▸ **Directions for this task**:
In the records below, repeat word for word only the lines starting at the one that contains "[0:00.00-0:01.04]" and ending at the one that contains "Verbatim transcript: ich", pictures excluded.

START Data supplied

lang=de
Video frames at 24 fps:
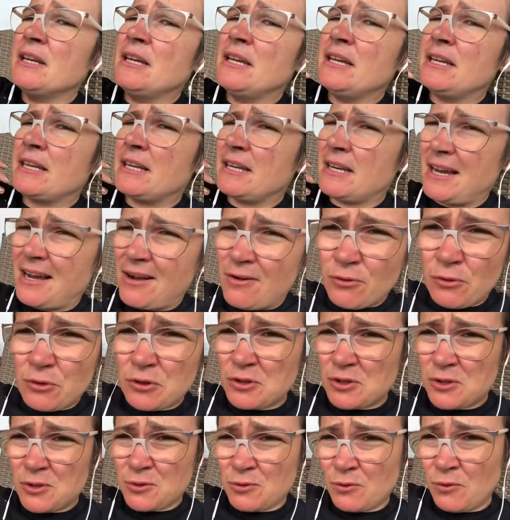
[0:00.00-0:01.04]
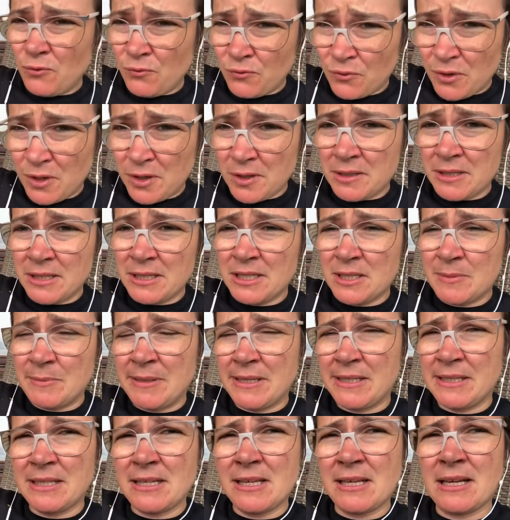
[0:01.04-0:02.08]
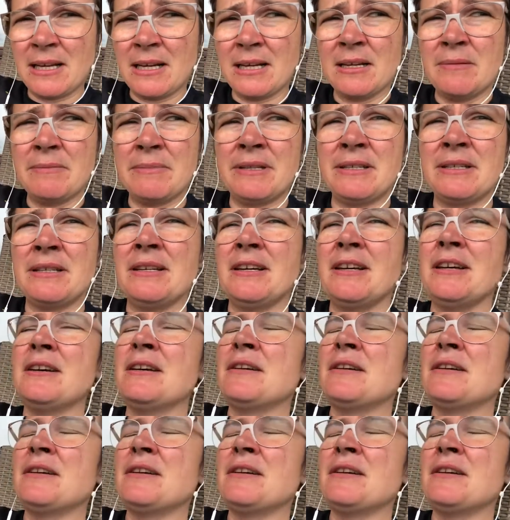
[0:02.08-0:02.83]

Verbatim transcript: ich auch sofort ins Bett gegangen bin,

END Data supplied
START Data supplied

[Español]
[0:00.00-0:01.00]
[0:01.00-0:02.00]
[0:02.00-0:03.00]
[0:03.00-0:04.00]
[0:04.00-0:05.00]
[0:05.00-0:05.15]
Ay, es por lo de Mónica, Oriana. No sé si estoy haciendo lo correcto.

END Data supplied

▸ **Task response**:
[0:00.00-0:01.04]
[0:01.04-0:02.08]
[0:02.08-0:02.83]

Verbatim transcript: ich auch sofort ins Bett gegangen bin,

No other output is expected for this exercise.